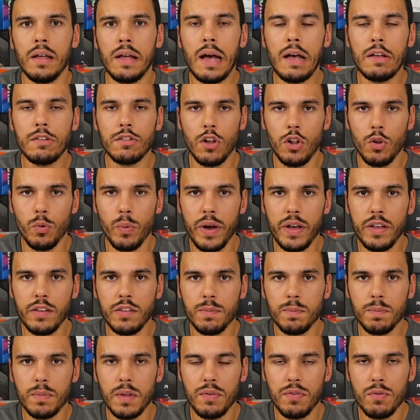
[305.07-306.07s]
As
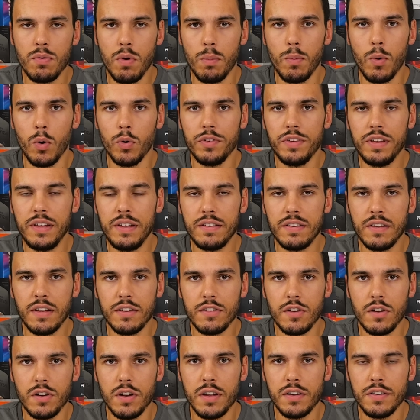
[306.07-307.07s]
always, if you want more
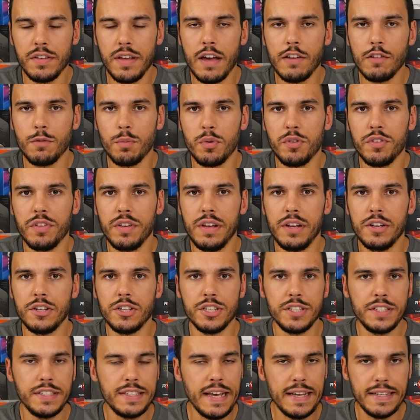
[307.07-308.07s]
details on our test
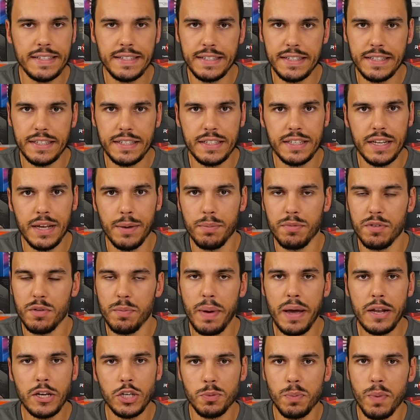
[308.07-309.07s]
procedures, test systems, the
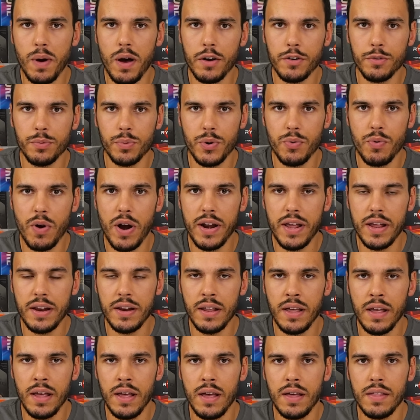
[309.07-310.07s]
benchmarks we're
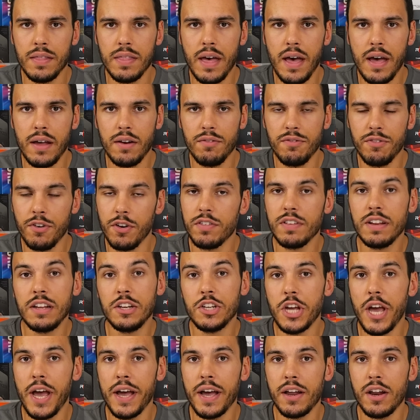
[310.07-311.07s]
running, then firstly
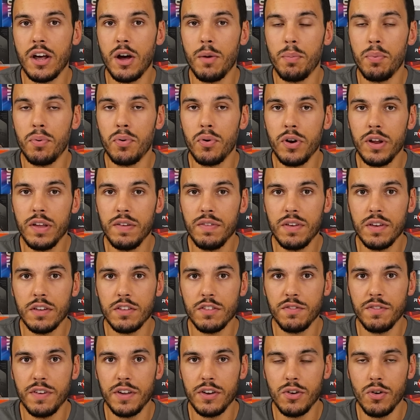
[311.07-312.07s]
check out our
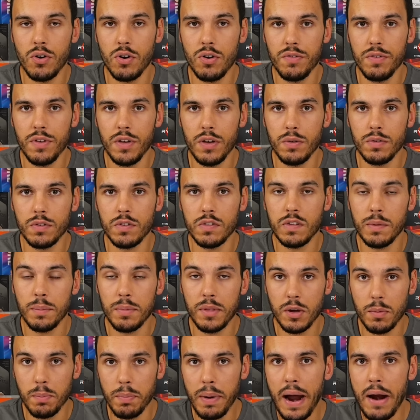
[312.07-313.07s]
previous video reviews of some of
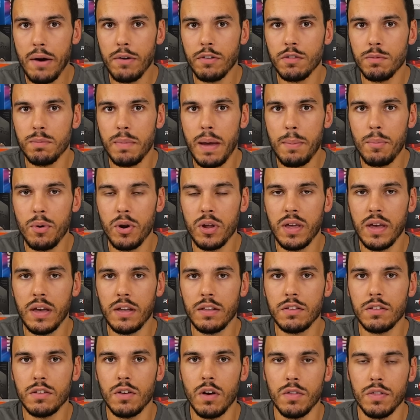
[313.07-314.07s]
the comparison memory
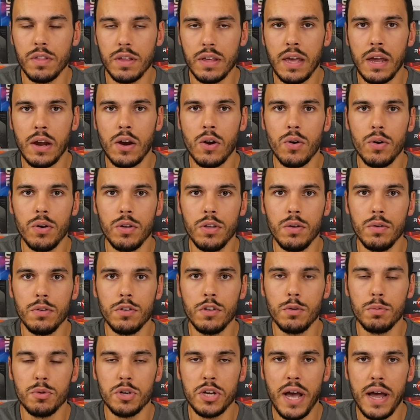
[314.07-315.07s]
kits on the KitGuru
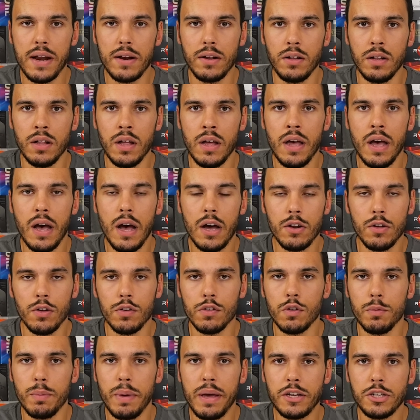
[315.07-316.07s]
YouTube channel, and
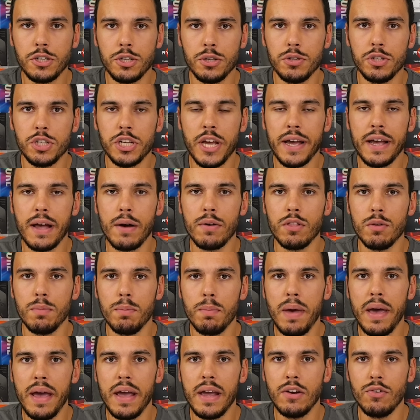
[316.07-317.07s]
also make sure you check out the
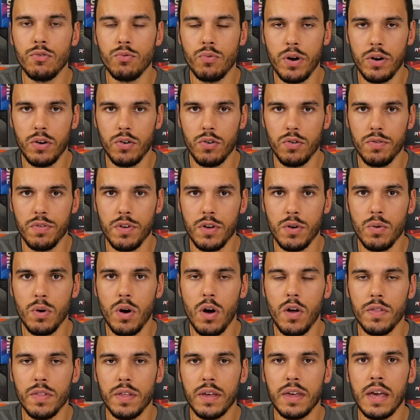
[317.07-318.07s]
main written review
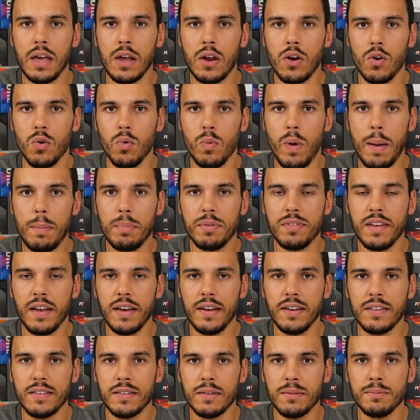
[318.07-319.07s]
on the KitGuru
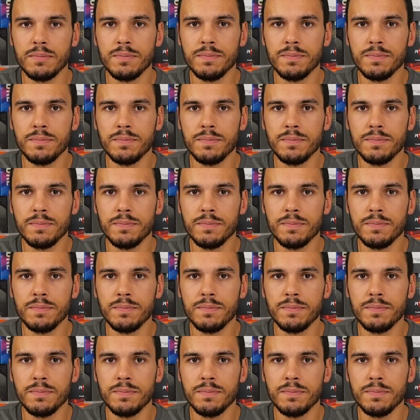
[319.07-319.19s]
website.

+-------+

WORK ORDER :: With the pictures excluded, the line containing "[310.07-311.07s]" and every line after it through the end of the data above are to be transcribed exactly, and nothing more.

SOLUTION FOR THIS PROBLEM ::
[310.07-311.07s]
running, then firstly
[311.07-312.07s]
check out our
[312.07-313.07s]
previous video reviews of some of
[313.07-314.07s]
the comparison memory
[314.07-315.07s]
kits on the KitGuru
[315.07-316.07s]
YouTube channel, and
[316.07-317.07s]
also make sure you check out the
[317.07-318.07s]
main written review
[318.07-319.07s]
on the KitGuru
[319.07-319.19s]
website.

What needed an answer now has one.